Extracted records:
=== Section Start ===

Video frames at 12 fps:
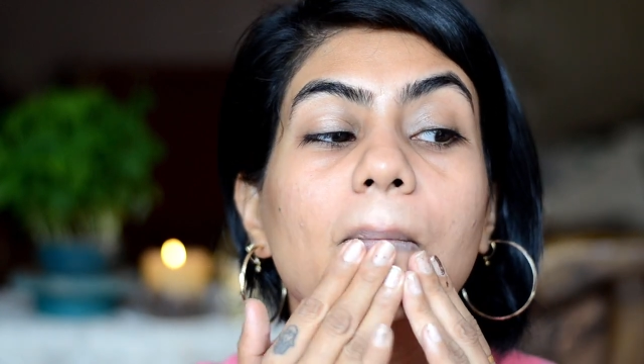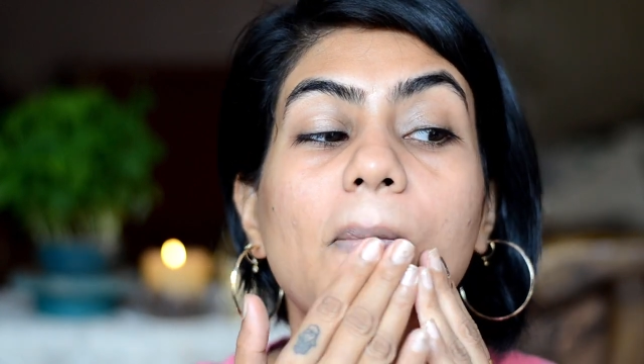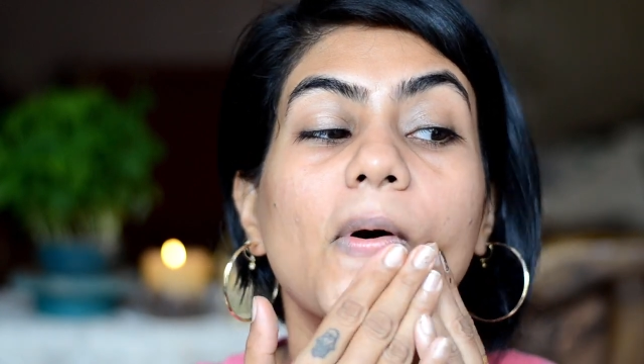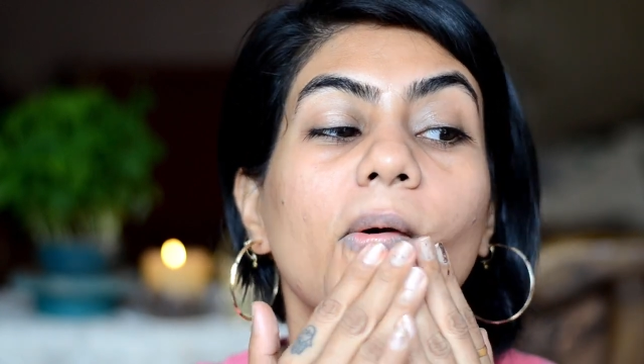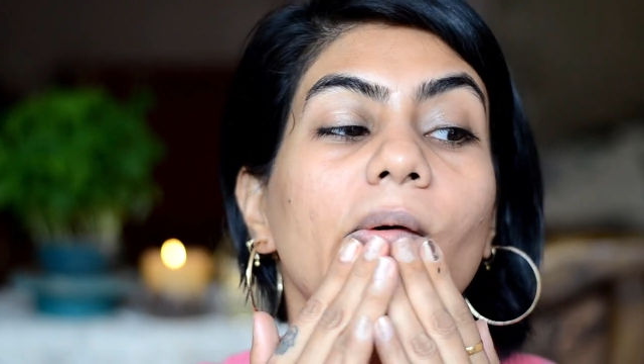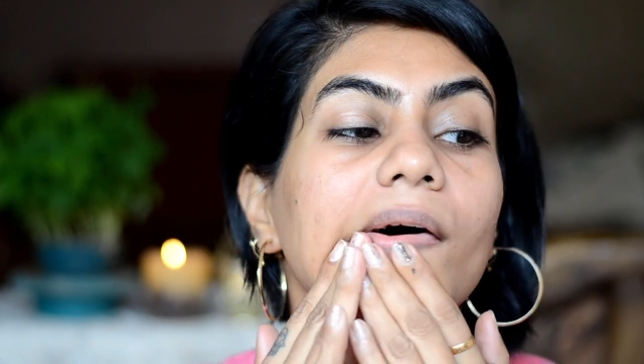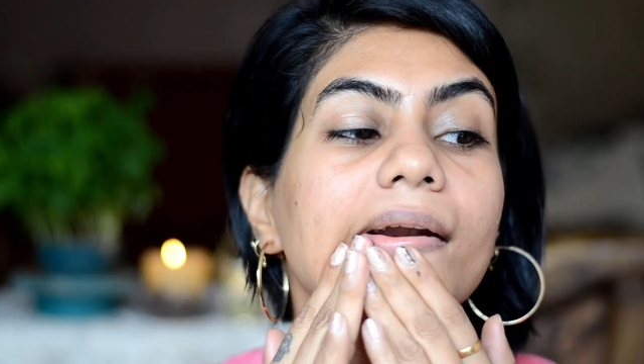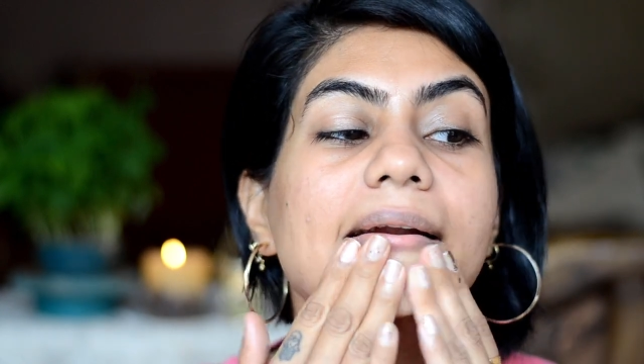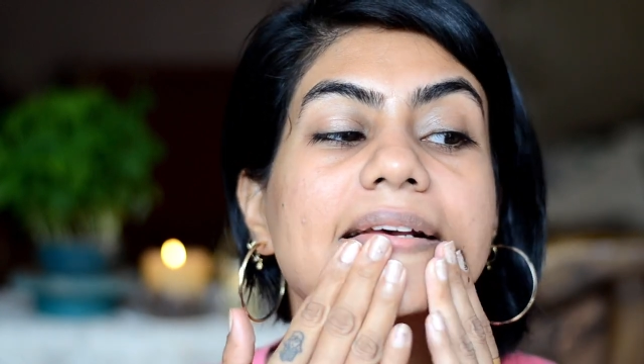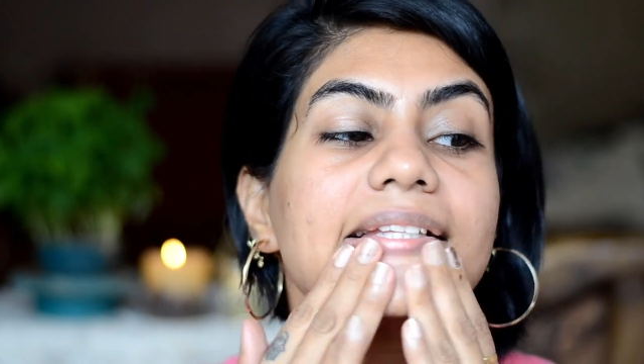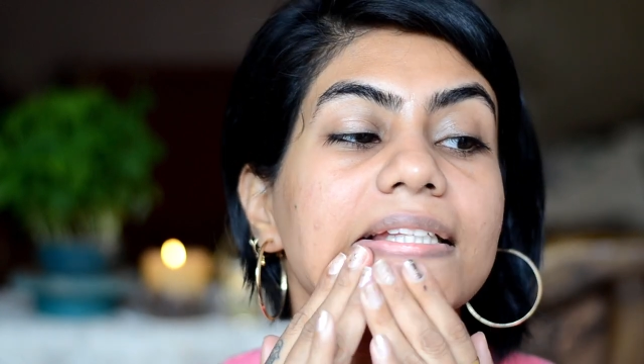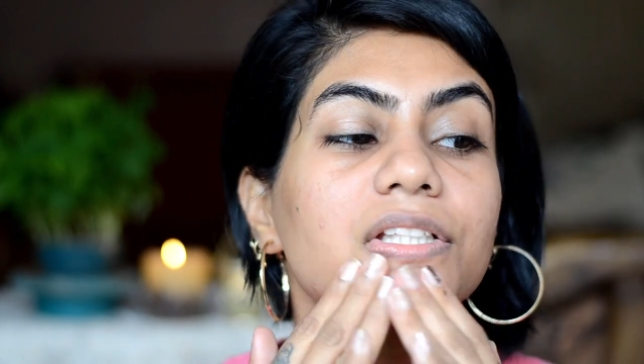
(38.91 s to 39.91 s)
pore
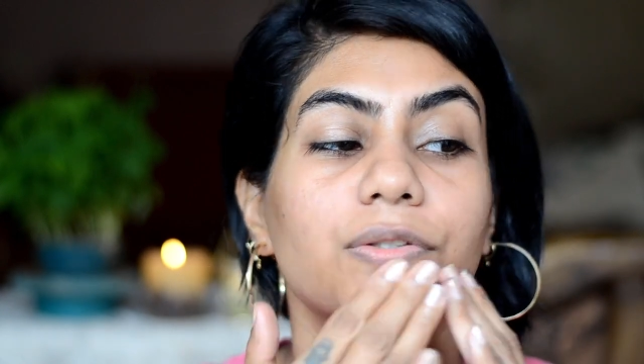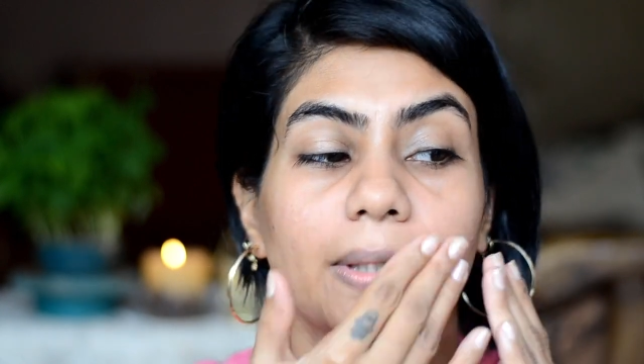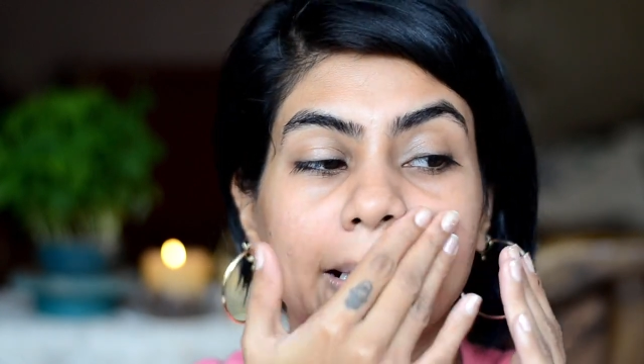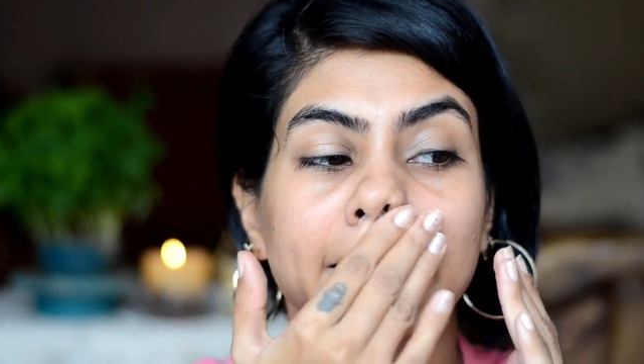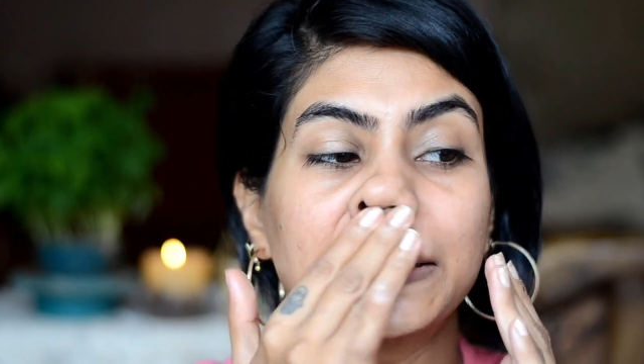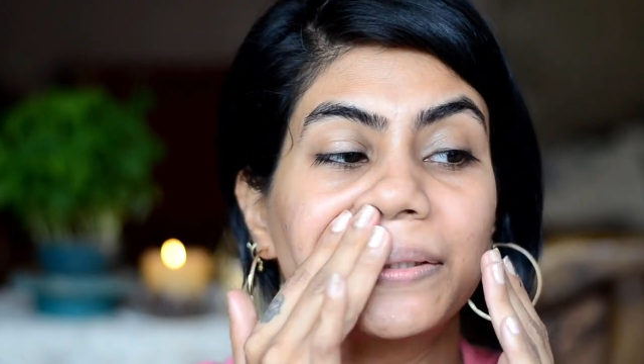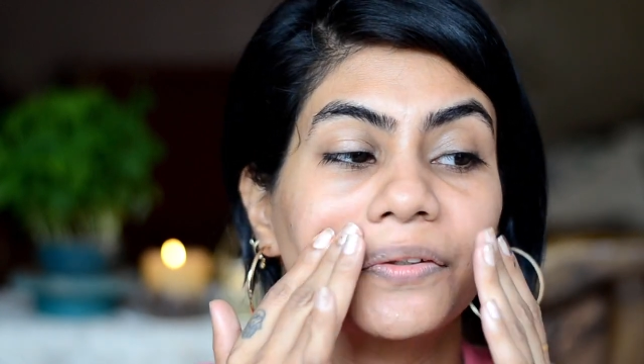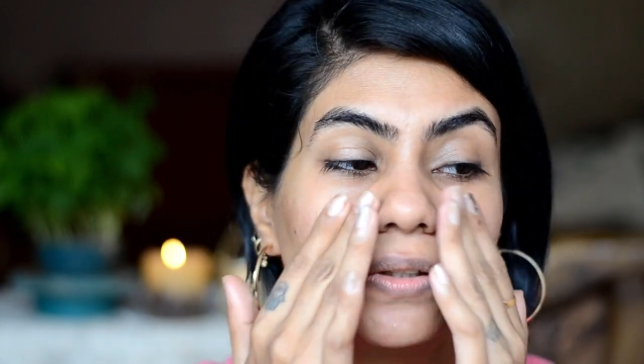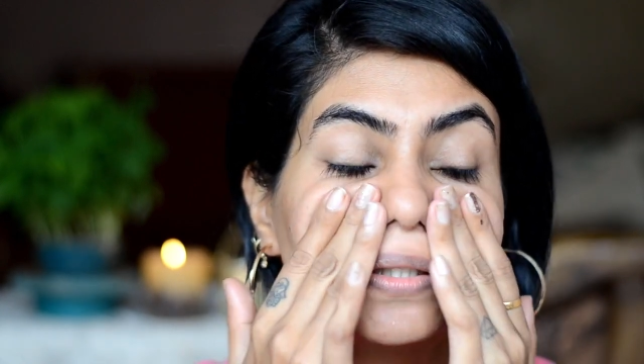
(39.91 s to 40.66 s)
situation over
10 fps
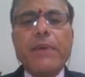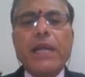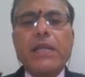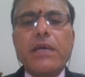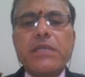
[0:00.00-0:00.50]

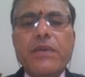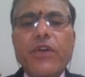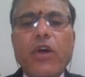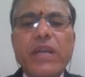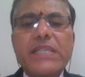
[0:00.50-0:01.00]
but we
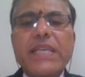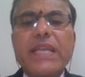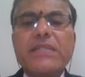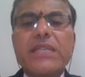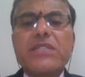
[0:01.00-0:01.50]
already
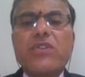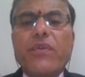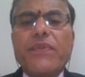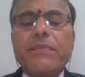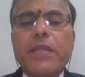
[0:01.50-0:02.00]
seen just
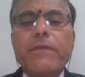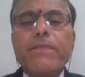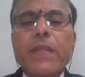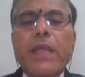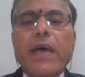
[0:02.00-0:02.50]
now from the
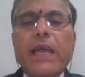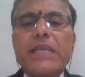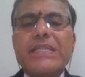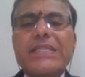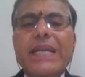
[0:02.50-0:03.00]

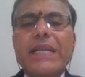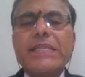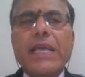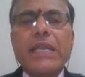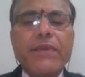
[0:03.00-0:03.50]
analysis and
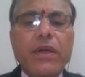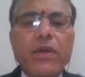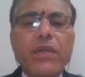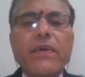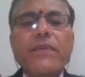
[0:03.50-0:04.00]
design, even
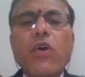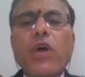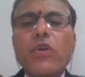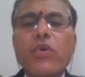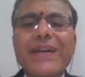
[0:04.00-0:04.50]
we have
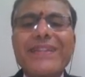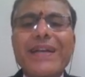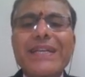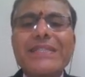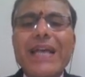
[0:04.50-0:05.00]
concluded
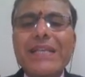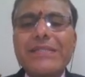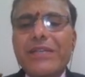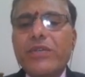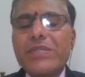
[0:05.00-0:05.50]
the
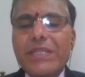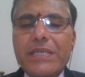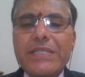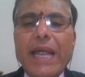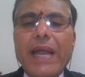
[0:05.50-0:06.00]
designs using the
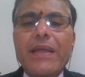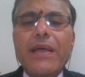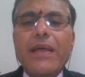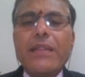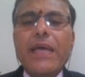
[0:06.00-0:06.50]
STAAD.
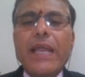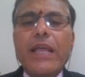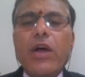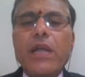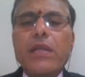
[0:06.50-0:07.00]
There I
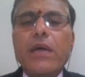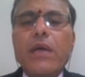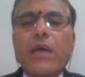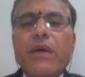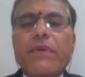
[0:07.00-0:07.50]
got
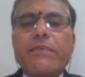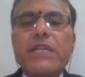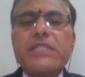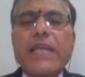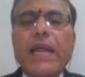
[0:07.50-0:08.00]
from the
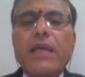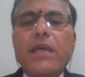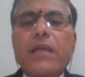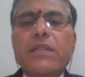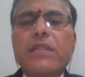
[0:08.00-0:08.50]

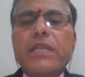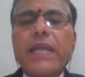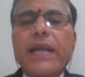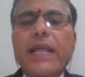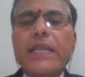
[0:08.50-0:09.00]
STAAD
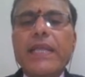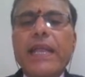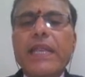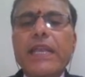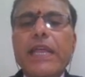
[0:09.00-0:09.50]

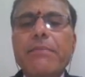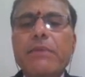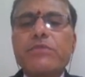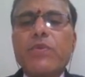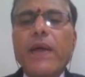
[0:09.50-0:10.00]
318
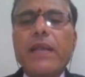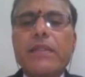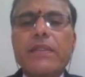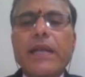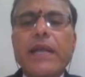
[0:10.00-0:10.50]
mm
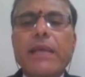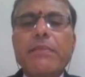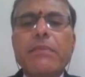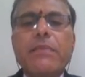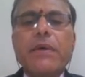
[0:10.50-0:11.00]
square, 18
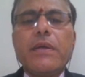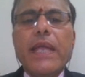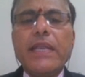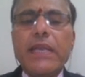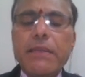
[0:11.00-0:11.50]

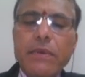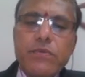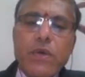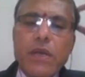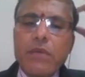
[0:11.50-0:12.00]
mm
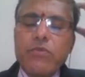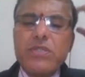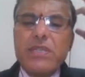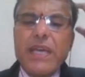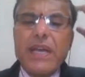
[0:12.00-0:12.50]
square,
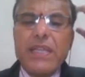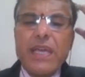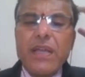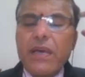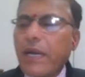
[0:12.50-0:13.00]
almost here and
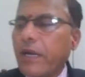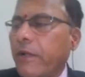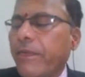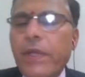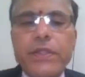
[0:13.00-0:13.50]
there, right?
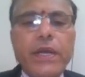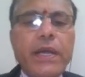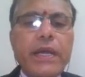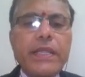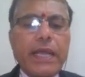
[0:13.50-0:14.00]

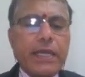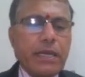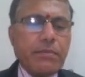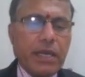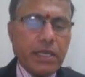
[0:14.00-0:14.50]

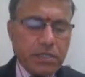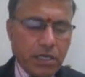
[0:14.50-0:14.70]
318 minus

=== Section End ===

Task statement
Your task is to set down exactly the lines that run from the line holding "[0:11.00-0:11.50]" through the close of the entries, including both ends. Pictures stay out.

Output of the exercise
[0:11.00-0:11.50]

[0:11.50-0:12.00]
mm
[0:12.00-0:12.50]
square,
[0:12.50-0:13.00]
almost here and
[0:13.00-0:13.50]
there, right?
[0:13.50-0:14.00]

[0:14.00-0:14.50]

[0:14.50-0:14.70]
318 minus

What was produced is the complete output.